MATERIAL FOR THE TASK Block Start
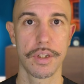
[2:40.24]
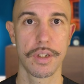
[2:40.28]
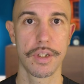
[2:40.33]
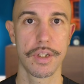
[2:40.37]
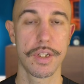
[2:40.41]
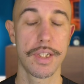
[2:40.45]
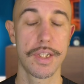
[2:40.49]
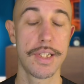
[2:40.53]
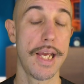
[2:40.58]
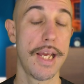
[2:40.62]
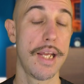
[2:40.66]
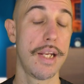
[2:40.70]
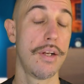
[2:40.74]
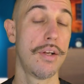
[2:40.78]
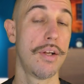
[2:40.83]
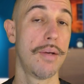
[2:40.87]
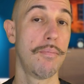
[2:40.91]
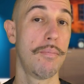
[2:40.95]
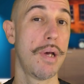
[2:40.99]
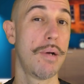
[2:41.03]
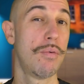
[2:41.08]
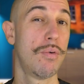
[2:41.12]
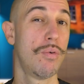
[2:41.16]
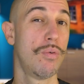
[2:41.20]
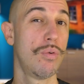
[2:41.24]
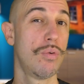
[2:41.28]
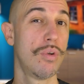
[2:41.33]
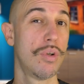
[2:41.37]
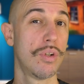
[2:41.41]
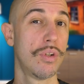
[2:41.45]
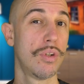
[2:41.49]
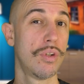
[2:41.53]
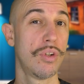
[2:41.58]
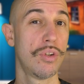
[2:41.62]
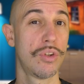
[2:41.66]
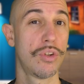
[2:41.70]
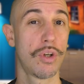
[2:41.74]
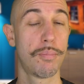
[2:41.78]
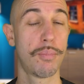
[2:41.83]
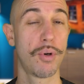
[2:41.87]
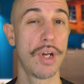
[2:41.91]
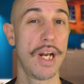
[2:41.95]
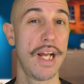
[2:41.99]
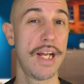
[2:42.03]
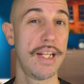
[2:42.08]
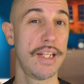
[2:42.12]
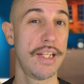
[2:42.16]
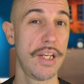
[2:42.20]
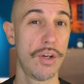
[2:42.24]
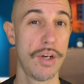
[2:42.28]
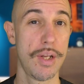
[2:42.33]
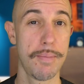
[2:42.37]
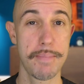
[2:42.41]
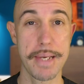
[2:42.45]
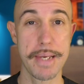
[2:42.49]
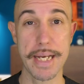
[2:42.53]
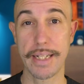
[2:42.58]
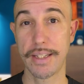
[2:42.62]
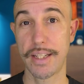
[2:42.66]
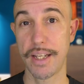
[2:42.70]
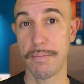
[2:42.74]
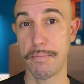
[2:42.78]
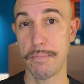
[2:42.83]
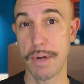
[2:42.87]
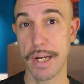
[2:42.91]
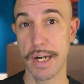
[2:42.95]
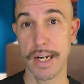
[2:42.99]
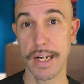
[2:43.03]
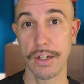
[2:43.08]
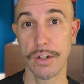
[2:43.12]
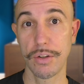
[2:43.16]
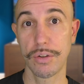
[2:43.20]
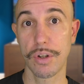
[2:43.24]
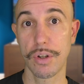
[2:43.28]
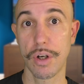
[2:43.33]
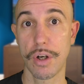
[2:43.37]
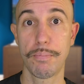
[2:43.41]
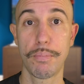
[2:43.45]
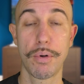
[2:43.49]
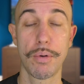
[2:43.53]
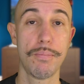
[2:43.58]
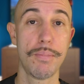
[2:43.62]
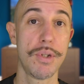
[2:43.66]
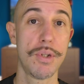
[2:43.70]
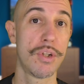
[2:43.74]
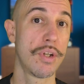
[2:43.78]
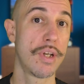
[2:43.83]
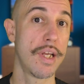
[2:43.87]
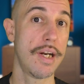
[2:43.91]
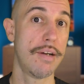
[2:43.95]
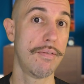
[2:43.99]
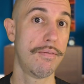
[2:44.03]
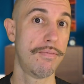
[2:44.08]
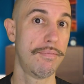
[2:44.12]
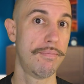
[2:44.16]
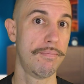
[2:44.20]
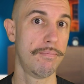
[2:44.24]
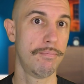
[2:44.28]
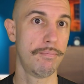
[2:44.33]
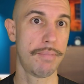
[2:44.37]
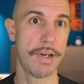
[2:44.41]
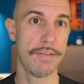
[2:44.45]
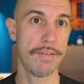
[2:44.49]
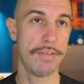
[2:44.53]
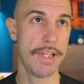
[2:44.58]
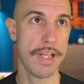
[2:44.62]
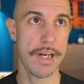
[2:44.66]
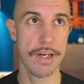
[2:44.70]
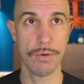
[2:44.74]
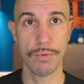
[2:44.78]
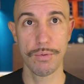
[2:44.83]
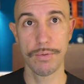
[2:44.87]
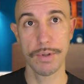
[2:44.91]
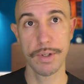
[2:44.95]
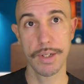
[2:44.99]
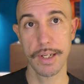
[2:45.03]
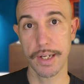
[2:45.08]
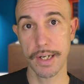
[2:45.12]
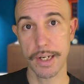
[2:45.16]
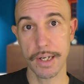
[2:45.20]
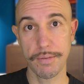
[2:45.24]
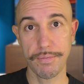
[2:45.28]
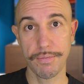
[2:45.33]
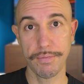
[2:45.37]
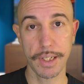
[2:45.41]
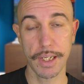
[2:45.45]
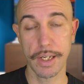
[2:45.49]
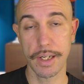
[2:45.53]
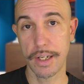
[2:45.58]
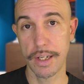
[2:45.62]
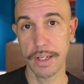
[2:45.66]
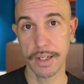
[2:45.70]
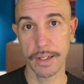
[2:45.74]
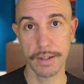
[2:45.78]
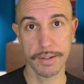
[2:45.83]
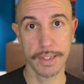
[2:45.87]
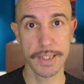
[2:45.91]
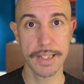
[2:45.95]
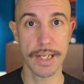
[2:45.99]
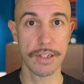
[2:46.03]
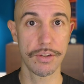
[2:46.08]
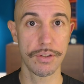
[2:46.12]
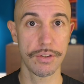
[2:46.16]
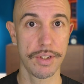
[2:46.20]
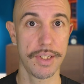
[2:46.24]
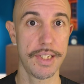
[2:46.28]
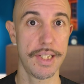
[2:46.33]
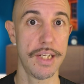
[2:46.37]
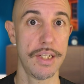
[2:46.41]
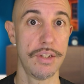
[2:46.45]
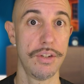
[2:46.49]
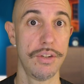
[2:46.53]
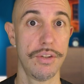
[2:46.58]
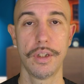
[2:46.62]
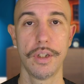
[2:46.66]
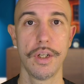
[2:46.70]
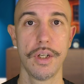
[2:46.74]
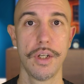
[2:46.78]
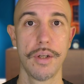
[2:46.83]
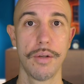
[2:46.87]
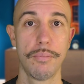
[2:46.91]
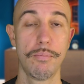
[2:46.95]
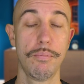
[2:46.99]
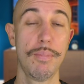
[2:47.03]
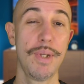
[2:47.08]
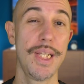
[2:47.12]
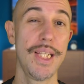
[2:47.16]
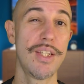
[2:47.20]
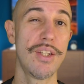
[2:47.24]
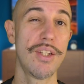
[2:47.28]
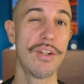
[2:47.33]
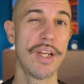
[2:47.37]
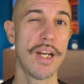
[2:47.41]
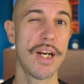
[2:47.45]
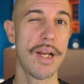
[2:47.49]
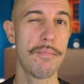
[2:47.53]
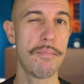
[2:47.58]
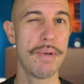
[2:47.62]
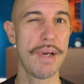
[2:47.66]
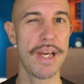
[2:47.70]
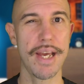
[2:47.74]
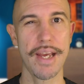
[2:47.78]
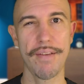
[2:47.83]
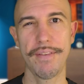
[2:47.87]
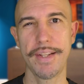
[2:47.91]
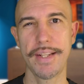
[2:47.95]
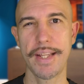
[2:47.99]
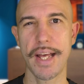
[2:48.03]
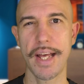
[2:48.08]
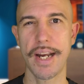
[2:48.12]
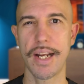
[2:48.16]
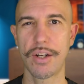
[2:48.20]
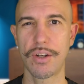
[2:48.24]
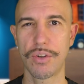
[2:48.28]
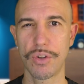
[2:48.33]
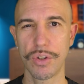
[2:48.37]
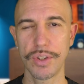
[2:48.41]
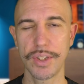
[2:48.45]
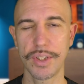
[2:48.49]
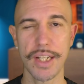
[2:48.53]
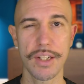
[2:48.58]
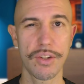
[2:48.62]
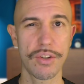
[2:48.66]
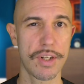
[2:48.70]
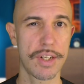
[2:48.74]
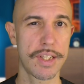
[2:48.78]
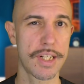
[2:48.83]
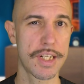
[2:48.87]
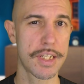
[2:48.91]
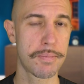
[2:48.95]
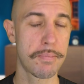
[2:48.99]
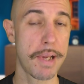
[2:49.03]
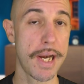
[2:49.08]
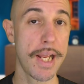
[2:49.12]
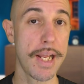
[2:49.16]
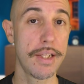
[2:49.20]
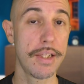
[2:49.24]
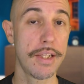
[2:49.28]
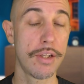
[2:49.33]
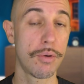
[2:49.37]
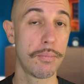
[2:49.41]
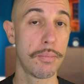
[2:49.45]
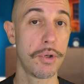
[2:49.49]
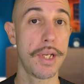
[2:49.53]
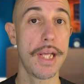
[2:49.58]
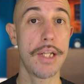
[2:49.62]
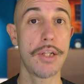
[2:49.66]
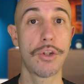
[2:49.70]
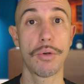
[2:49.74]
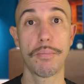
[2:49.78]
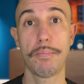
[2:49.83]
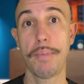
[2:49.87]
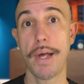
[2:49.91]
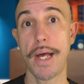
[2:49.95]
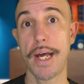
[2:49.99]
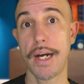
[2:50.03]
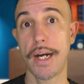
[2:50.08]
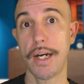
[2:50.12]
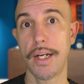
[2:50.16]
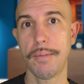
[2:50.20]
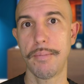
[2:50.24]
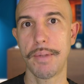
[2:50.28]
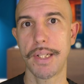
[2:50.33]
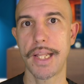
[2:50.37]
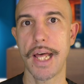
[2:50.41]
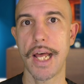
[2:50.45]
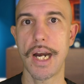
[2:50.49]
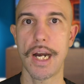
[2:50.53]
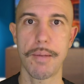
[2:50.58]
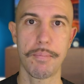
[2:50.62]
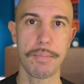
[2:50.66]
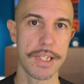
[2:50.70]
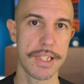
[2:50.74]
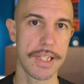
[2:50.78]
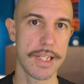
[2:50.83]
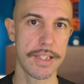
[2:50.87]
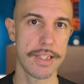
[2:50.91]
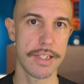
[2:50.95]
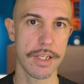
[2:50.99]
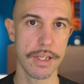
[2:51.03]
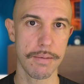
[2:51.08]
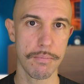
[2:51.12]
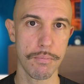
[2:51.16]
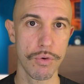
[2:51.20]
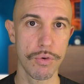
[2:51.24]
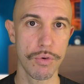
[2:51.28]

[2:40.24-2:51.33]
If the container is too small or you have too many plants, you should refill it time to time. To avoid algae, you should avoid transparent containers.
MATERIAL FOR THE TASK Block End
= PROBLEM REQUIREMENTS =
From the first line to the last, write out the data above exactly. Omit the pictures.

= RESPONSE =
[2:40.24]
[2:40.28]
[2:40.33]
[2:40.37]
[2:40.41]
[2:40.45]
[2:40.49]
[2:40.53]
[2:40.58]
[2:40.62]
[2:40.66]
[2:40.70]
[2:40.74]
[2:40.78]
[2:40.83]
[2:40.87]
[2:40.91]
[2:40.95]
[2:40.99]
[2:41.03]
[2:41.08]
[2:41.12]
[2:41.16]
[2:41.20]
[2:41.24]
[2:41.28]
[2:41.33]
[2:41.37]
[2:41.41]
[2:41.45]
[2:41.49]
[2:41.53]
[2:41.58]
[2:41.62]
[2:41.66]
[2:41.70]
[2:41.74]
[2:41.78]
[2:41.83]
[2:41.87]
[2:41.91]
[2:41.95]
[2:41.99]
[2:42.03]
[2:42.08]
[2:42.12]
[2:42.16]
[2:42.20]
[2:42.24]
[2:42.28]
[2:42.33]
[2:42.37]
[2:42.41]
[2:42.45]
[2:42.49]
[2:42.53]
[2:42.58]
[2:42.62]
[2:42.66]
[2:42.70]
[2:42.74]
[2:42.78]
[2:42.83]
[2:42.87]
[2:42.91]
[2:42.95]
[2:42.99]
[2:43.03]
[2:43.08]
[2:43.12]
[2:43.16]
[2:43.20]
[2:43.24]
[2:43.28]
[2:43.33]
[2:43.37]
[2:43.41]
[2:43.45]
[2:43.49]
[2:43.53]
[2:43.58]
[2:43.62]
[2:43.66]
[2:43.70]
[2:43.74]
[2:43.78]
[2:43.83]
[2:43.87]
[2:43.91]
[2:43.95]
[2:43.99]
[2:44.03]
[2:44.08]
[2:44.12]
[2:44.16]
[2:44.20]
[2:44.24]
[2:44.28]
[2:44.33]
[2:44.37]
[2:44.41]
[2:44.45]
[2:44.49]
[2:44.53]
[2:44.58]
[2:44.62]
[2:44.66]
[2:44.70]
[2:44.74]
[2:44.78]
[2:44.83]
[2:44.87]
[2:44.91]
[2:44.95]
[2:44.99]
[2:45.03]
[2:45.08]
[2:45.12]
[2:45.16]
[2:45.20]
[2:45.24]
[2:45.28]
[2:45.33]
[2:45.37]
[2:45.41]
[2:45.45]
[2:45.49]
[2:45.53]
[2:45.58]
[2:45.62]
[2:45.66]
[2:45.70]
[2:45.74]
[2:45.78]
[2:45.83]
[2:45.87]
[2:45.91]
[2:45.95]
[2:45.99]
[2:46.03]
[2:46.08]
[2:46.12]
[2:46.16]
[2:46.20]
[2:46.24]
[2:46.28]
[2:46.33]
[2:46.37]
[2:46.41]
[2:46.45]
[2:46.49]
[2:46.53]
[2:46.58]
[2:46.62]
[2:46.66]
[2:46.70]
[2:46.74]
[2:46.78]
[2:46.83]
[2:46.87]
[2:46.91]
[2:46.95]
[2:46.99]
[2:47.03]
[2:47.08]
[2:47.12]
[2:47.16]
[2:47.20]
[2:47.24]
[2:47.28]
[2:47.33]
[2:47.37]
[2:47.41]
[2:47.45]
[2:47.49]
[2:47.53]
[2:47.58]
[2:47.62]
[2:47.66]
[2:47.70]
[2:47.74]
[2:47.78]
[2:47.83]
[2:47.87]
[2:47.91]
[2:47.95]
[2:47.99]
[2:48.03]
[2:48.08]
[2:48.12]
[2:48.16]
[2:48.20]
[2:48.24]
[2:48.28]
[2:48.33]
[2:48.37]
[2:48.41]
[2:48.45]
[2:48.49]
[2:48.53]
[2:48.58]
[2:48.62]
[2:48.66]
[2:48.70]
[2:48.74]
[2:48.78]
[2:48.83]
[2:48.87]
[2:48.91]
[2:48.95]
[2:48.99]
[2:49.03]
[2:49.08]
[2:49.12]
[2:49.16]
[2:49.20]
[2:49.24]
[2:49.28]
[2:49.33]
[2:49.37]
[2:49.41]
[2:49.45]
[2:49.49]
[2:49.53]
[2:49.58]
[2:49.62]
[2:49.66]
[2:49.70]
[2:49.74]
[2:49.78]
[2:49.83]
[2:49.87]
[2:49.91]
[2:49.95]
[2:49.99]
[2:50.03]
[2:50.08]
[2:50.12]
[2:50.16]
[2:50.20]
[2:50.24]
[2:50.28]
[2:50.33]
[2:50.37]
[2:50.41]
[2:50.45]
[2:50.49]
[2:50.53]
[2:50.58]
[2:50.62]
[2:50.66]
[2:50.70]
[2:50.74]
[2:50.78]
[2:50.83]
[2:50.87]
[2:50.91]
[2:50.95]
[2:50.99]
[2:51.03]
[2:51.08]
[2:51.12]
[2:51.16]
[2:51.20]
[2:51.24]
[2:51.28]

[2:40.24-2:51.33]
If the container is too small or you have too many plants, you should refill it time to time. To avoid algae, you should avoid transparent containers.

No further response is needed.